Remembered, how at first, none of us is familiar with the protocols of the measures.  Every time my husband or I got off work, dragging our steps, set foot into our home, my son could always quickly pick up that spritzer bottle, to sanitize us, and reminded us the steps, the measures to take for our own, protections, until all the details of the steps became routinized.  And we always felt comforted when we saw our son.  When he is energetic, he’d prepared the suppers; when he’s tired, we’d, broiled up some dumplings.  Luckily, he’s more often energetic than he wasn’t, and, most of times, neither one of us is picky with food.

“Mom, don’t worry about it, I’ll take out the leftovers in a bit.  The recycling materials, I’ll sort through them before class tomorrow.”

Often, by the time I got home, the leftover, the recycle materials, are all sorted out, and the clothes hung outside are all, taken in, and folded too, placed inside our room, like how I’d, normally done it.

For me, these simple days are, romantic; being with my family, safe and sound, that is, a huge, blessing.

illustration from UDN.com

身為老媽的癡心妄想。圖/蔡侑玲

After the alerts got elevated in May, school pulled its session, and the offices shut down, my sons and I, stayed at home, shopping, cooking, cleaning, and other household chores, no need to assign anyone to, they all got, done.

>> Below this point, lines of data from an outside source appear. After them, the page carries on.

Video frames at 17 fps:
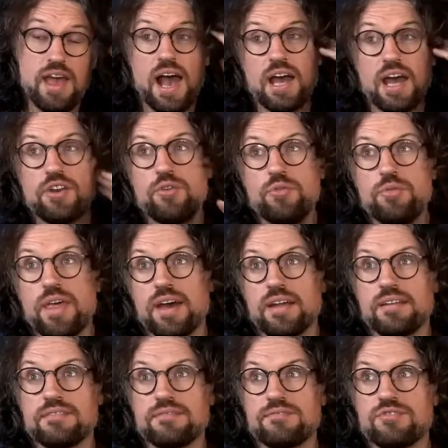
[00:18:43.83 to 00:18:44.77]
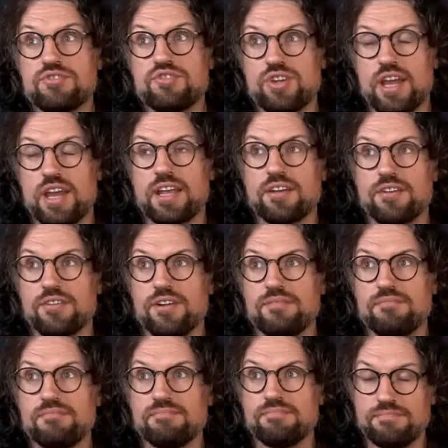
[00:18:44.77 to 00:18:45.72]
I know that Schenker
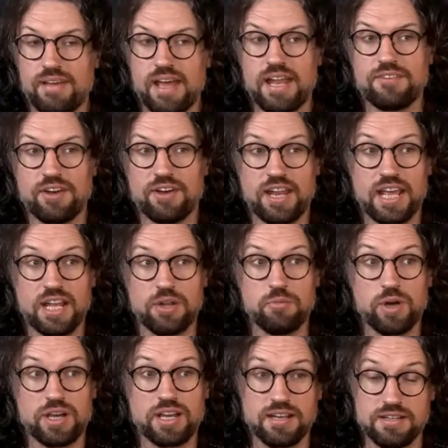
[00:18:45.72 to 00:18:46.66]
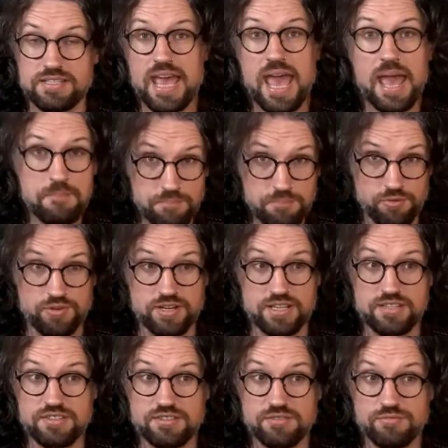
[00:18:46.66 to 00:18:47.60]
and Eddie Van Halen were
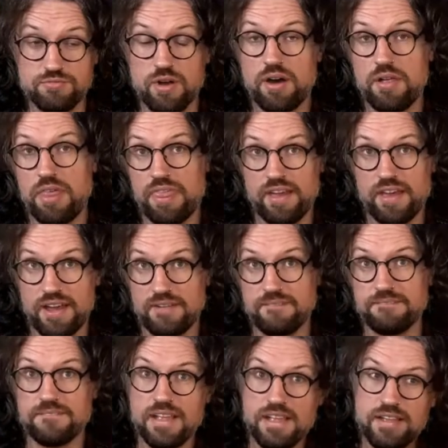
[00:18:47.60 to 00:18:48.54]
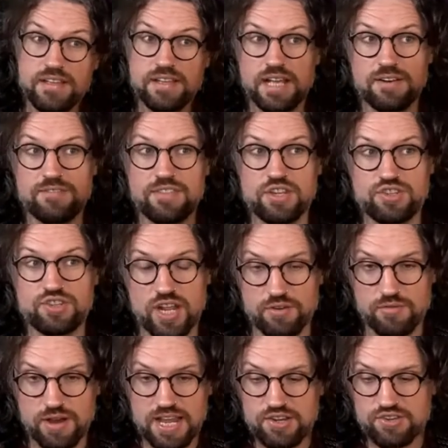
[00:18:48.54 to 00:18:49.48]
contemporaries rather than kind of this
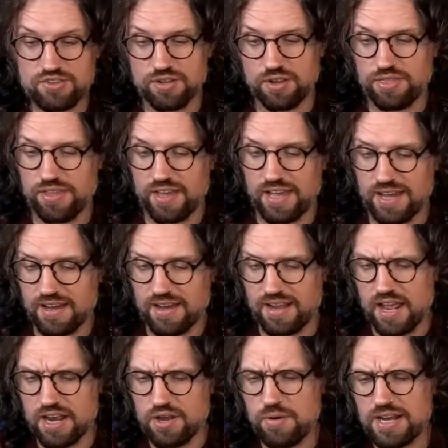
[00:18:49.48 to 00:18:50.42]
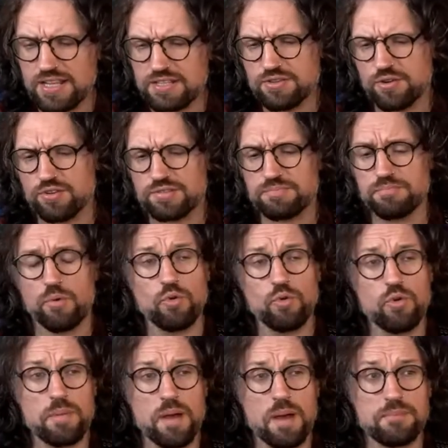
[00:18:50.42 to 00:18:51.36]
generational thing. And I know Eddie talks
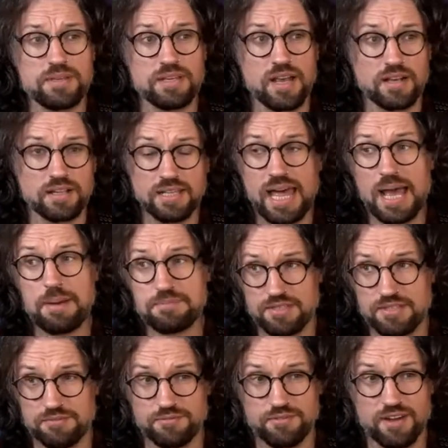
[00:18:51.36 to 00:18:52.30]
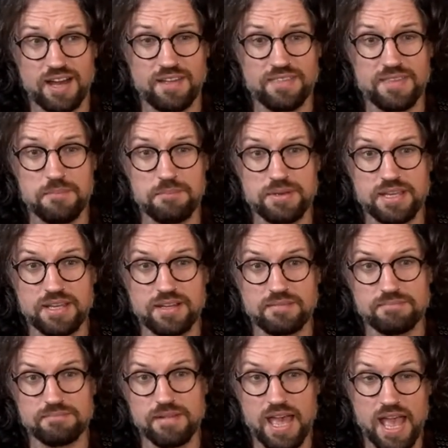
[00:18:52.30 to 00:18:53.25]
more about being a Clapton fan than
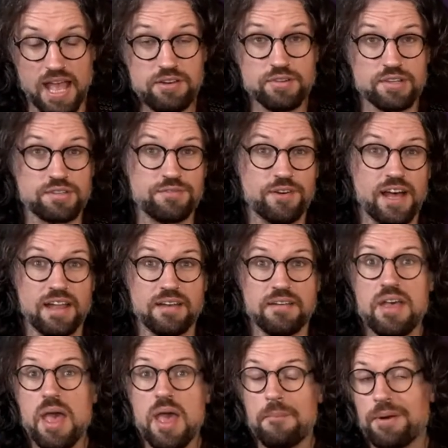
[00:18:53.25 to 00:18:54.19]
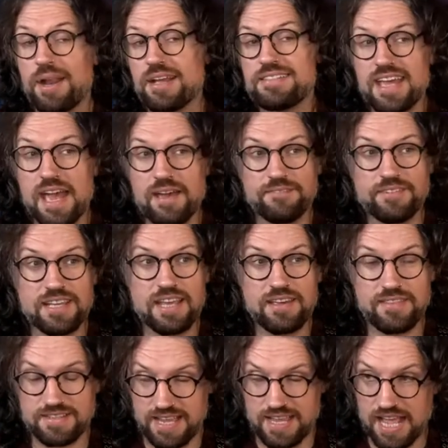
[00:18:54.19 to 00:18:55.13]
being a Hendrix fan, but I definitely
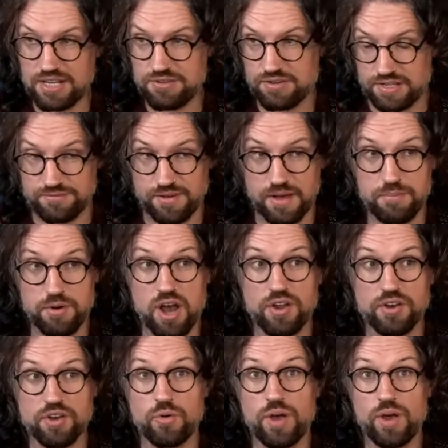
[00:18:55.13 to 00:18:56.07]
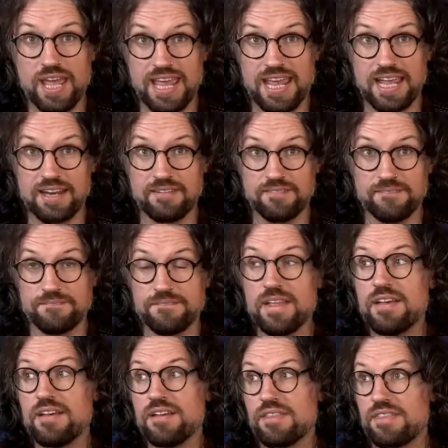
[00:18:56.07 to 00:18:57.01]
hear this Hendrix vibrato in
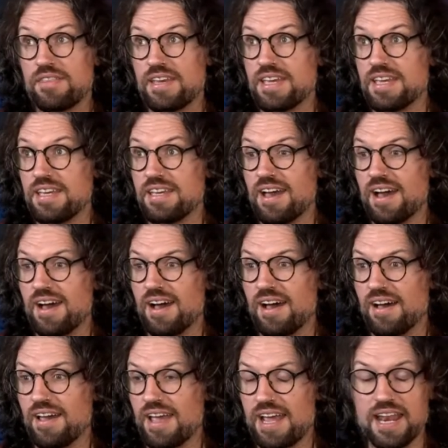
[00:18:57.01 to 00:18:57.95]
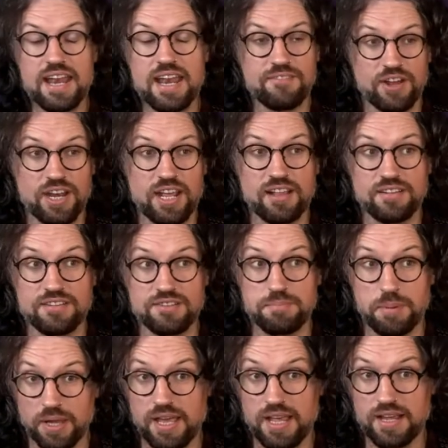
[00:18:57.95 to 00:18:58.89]
the uh, in Eddie Van Halen's
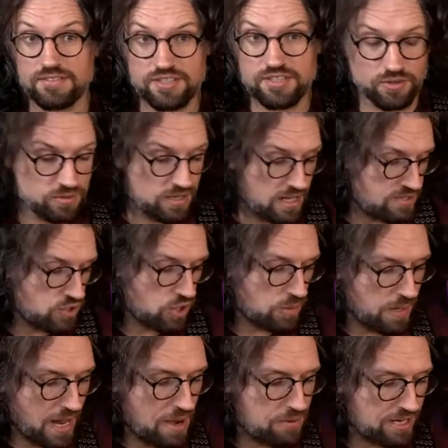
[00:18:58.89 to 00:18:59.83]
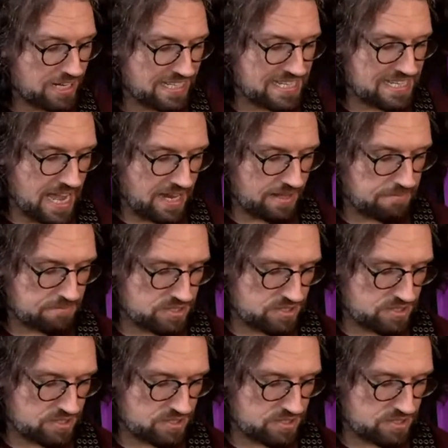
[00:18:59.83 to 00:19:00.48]
playing. So let's talk about how we're going to get it.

It was Father’s Day, the weather is sunny, and the outbreaks slowed down a bit, the family decided to go to the outside of the gym for a five to six laps outside, to allow that sun we hadn’t seen in a long while to shine on us.

Just as usually, we’d started walking, and started chatting, I’d recalled, how it’ll be Chinese Valentine’s in a few more days, I’d blurted out, “boys, you are my lovers from a past life, stay by my side, and don’t get married!”, their father looked at me and smiled, “You have me, an old love, am I not enough for you!”, I’d looked at my lovers, “come on, can’t I just, have some fun here!”, my sons used that exorcist’s gestures, waved over my head, “mom, you can, get back to normal now!”

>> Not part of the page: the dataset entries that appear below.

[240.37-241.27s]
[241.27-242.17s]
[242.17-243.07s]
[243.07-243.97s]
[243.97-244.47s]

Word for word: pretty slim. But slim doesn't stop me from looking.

I think, my sons are, already, used to their mother’s, crazy thoughts and words every now and then.

I knew, that this is, only, a mother’s delusions.  Actually, my sons are just like any children, with their, stubborn sides, had their rebellious stages during their younger years too.  But I’m still, moved by their, many actions often, especially toward me, their mother.

a mother and her sons…

查看來源圖片
photo from online

And, it’s no wonder, I would, carry this sort of a, delusion then.

And so, this is, the closeness of a mother and her sons, and, her sons are, very gentle, very kind, caring, and concerned toward their parents, and it’s still due to how connected this family is regularly, because these sorts of interactions, just don’t happen out of the blue one day, they must be set up, and they must become, a sort of a, ritual for everybody to get used to.